Exercise brief: Please give back, word for word, each line from the start of the entries through the one in which "Transcript: Okay, now" is found.

Records shown:

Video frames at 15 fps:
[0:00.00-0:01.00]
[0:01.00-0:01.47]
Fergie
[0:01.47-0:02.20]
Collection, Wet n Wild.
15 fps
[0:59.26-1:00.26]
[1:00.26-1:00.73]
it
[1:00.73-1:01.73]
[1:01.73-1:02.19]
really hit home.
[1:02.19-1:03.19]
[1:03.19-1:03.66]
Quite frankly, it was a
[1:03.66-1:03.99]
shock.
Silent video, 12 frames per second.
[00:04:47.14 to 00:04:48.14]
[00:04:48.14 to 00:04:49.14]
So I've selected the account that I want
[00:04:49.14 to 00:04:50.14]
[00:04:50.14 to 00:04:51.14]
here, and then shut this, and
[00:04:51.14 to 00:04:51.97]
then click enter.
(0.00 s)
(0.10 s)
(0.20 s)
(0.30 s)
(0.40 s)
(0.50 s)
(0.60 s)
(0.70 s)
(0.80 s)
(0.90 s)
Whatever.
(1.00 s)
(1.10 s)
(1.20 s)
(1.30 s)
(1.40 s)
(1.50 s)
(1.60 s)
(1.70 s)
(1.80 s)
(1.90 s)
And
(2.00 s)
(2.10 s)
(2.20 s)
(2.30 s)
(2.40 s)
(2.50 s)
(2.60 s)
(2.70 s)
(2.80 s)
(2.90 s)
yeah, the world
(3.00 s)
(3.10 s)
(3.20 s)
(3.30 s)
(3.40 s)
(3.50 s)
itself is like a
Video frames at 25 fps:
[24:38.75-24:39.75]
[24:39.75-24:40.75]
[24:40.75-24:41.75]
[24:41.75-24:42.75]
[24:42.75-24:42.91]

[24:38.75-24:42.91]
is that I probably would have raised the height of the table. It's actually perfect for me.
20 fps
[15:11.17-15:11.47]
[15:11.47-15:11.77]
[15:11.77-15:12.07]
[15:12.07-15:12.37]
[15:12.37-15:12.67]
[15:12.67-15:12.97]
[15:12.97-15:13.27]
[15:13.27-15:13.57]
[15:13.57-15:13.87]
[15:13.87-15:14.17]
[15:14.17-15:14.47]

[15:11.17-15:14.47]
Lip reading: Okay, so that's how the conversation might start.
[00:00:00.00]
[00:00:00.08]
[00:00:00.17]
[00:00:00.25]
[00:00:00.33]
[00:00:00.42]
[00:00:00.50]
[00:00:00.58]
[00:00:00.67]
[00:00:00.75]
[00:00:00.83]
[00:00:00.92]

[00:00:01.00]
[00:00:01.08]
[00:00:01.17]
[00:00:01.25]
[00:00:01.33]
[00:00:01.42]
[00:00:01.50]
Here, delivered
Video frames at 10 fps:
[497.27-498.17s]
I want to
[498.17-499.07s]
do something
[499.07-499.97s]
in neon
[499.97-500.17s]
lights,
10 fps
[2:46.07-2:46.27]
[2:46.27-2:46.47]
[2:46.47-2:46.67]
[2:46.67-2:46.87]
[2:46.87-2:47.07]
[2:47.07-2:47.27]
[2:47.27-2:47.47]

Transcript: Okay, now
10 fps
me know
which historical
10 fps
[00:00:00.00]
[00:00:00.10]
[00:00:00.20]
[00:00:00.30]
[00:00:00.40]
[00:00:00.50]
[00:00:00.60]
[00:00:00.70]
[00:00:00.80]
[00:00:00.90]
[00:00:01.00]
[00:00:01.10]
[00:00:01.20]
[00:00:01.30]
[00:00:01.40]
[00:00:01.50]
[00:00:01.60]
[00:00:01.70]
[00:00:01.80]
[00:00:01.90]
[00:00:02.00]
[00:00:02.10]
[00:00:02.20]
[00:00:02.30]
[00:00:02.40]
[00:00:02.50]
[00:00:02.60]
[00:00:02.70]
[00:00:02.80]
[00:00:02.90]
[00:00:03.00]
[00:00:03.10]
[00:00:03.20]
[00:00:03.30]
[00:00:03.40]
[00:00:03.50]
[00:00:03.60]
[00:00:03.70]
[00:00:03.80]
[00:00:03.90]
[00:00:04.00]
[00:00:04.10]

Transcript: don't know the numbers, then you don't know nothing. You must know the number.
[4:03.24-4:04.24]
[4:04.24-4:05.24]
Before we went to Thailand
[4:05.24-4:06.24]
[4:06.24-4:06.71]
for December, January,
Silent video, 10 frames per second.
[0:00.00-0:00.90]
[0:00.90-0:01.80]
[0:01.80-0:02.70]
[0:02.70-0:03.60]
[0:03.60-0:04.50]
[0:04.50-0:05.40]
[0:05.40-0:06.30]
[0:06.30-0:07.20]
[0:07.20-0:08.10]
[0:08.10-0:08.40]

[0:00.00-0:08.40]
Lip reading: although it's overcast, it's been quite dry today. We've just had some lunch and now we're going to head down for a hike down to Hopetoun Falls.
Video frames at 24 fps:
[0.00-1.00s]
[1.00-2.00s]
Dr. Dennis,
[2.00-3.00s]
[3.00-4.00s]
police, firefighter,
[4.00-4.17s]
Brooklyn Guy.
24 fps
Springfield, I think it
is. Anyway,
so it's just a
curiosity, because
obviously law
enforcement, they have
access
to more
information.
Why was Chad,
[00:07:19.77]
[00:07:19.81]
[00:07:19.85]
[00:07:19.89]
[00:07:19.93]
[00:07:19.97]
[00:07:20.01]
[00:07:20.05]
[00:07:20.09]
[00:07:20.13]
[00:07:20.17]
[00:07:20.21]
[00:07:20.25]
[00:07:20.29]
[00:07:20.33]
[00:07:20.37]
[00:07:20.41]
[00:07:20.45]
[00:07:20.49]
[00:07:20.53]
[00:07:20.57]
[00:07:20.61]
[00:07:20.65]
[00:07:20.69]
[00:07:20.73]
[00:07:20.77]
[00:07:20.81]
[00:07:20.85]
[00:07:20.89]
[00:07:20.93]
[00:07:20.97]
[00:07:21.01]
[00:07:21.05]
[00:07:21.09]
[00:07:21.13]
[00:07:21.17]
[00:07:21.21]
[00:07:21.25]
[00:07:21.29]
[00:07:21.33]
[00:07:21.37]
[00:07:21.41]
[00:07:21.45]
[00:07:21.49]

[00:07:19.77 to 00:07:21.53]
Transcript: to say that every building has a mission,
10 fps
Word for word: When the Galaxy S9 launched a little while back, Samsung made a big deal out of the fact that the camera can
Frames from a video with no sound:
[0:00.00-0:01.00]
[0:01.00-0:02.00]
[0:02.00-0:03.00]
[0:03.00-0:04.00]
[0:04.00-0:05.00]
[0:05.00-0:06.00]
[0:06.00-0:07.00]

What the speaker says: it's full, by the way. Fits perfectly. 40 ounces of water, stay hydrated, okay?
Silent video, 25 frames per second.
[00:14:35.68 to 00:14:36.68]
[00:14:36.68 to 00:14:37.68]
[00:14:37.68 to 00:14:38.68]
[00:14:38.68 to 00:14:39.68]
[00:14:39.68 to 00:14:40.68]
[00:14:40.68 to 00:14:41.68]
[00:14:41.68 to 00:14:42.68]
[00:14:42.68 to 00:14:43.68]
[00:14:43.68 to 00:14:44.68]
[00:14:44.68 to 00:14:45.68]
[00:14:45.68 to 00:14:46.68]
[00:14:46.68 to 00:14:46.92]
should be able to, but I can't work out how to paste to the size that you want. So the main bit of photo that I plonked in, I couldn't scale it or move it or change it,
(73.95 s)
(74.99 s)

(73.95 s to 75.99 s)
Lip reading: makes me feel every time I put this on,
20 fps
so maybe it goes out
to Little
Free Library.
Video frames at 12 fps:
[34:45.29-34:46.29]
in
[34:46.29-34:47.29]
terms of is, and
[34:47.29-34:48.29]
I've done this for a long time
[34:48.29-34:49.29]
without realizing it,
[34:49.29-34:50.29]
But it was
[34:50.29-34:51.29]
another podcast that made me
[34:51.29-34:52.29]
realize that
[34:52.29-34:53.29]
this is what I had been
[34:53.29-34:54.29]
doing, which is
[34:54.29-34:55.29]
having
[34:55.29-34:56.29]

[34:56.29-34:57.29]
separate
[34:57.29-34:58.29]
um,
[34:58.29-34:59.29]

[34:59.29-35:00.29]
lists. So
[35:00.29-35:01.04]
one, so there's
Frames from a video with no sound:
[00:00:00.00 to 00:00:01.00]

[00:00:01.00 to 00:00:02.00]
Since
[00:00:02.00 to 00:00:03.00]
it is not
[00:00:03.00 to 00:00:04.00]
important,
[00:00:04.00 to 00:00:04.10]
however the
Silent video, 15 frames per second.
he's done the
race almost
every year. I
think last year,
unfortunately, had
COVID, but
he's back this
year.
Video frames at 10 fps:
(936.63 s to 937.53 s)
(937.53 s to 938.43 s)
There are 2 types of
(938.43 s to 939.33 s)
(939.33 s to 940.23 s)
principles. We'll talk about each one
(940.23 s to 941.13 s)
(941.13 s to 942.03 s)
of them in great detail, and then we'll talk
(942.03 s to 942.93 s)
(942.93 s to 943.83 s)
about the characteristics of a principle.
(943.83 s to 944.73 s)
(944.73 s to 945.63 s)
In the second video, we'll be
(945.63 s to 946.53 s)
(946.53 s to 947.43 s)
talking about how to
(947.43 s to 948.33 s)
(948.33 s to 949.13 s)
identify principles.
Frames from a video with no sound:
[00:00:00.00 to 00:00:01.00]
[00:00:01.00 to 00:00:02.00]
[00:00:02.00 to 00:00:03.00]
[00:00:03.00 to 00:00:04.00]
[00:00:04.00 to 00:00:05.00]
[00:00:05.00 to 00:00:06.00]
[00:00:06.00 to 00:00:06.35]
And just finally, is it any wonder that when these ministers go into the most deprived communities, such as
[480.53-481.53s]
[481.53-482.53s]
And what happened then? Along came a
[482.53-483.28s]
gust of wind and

Your solution:
Video frames at 15 fps:
[0:00.00-0:01.00]
[0:01.00-0:01.47]
Fergie
[0:01.47-0:02.20]
Collection, Wet n Wild.
15 fps
[0:59.26-1:00.26]
[1:00.26-1:00.73]
it
[1:00.73-1:01.73]
[1:01.73-1:02.19]
really hit home.
[1:02.19-1:03.19]
[1:03.19-1:03.66]
Quite frankly, it was a
[1:03.66-1:03.99]
shock.
Silent video, 12 frames per second.
[00:04:47.14 to 00:04:48.14]
[00:04:48.14 to 00:04:49.14]
So I've selected the account that I want
[00:04:49.14 to 00:04:50.14]
[00:04:50.14 to 00:04:51.14]
here, and then shut this, and
[00:04:51.14 to 00:04:51.97]
then click enter.
(0.00 s)
(0.10 s)
(0.20 s)
(0.30 s)
(0.40 s)
(0.50 s)
(0.60 s)
(0.70 s)
(0.80 s)
(0.90 s)
Whatever.
(1.00 s)
(1.10 s)
(1.20 s)
(1.30 s)
(1.40 s)
(1.50 s)
(1.60 s)
(1.70 s)
(1.80 s)
(1.90 s)
And
(2.00 s)
(2.10 s)
(2.20 s)
(2.30 s)
(2.40 s)
(2.50 s)
(2.60 s)
(2.70 s)
(2.80 s)
(2.90 s)
yeah, the world
(3.00 s)
(3.10 s)
(3.20 s)
(3.30 s)
(3.40 s)
(3.50 s)
itself is like a
Video frames at 25 fps:
[24:38.75-24:39.75]
[24:39.75-24:40.75]
[24:40.75-24:41.75]
[24:41.75-24:42.75]
[24:42.75-24:42.91]

[24:38.75-24:42.91]
is that I probably would have raised the height of the table. It's actually perfect for me.
20 fps
[15:11.17-15:11.47]
[15:11.47-15:11.77]
[15:11.77-15:12.07]
[15:12.07-15:12.37]
[15:12.37-15:12.67]
[15:12.67-15:12.97]
[15:12.97-15:13.27]
[15:13.27-15:13.57]
[15:13.57-15:13.87]
[15:13.87-15:14.17]
[15:14.17-15:14.47]

[15:11.17-15:14.47]
Lip reading: Okay, so that's how the conversation might start.
[00:00:00.00]
[00:00:00.08]
[00:00:00.17]
[00:00:00.25]
[00:00:00.33]
[00:00:00.42]
[00:00:00.50]
[00:00:00.58]
[00:00:00.67]
[00:00:00.75]
[00:00:00.83]
[00:00:00.92]

[00:00:01.00]
[00:00:01.08]
[00:00:01.17]
[00:00:01.25]
[00:00:01.33]
[00:00:01.42]
[00:00:01.50]
Here, delivered
Video frames at 10 fps:
[497.27-498.17s]
I want to
[498.17-499.07s]
do something
[499.07-499.97s]
in neon
[499.97-500.17s]
lights,
10 fps
[2:46.07-2:46.27]
[2:46.27-2:46.47]
[2:46.47-2:46.67]
[2:46.67-2:46.87]
[2:46.87-2:47.07]
[2:47.07-2:47.27]
[2:47.27-2:47.47]

Transcript: Okay, now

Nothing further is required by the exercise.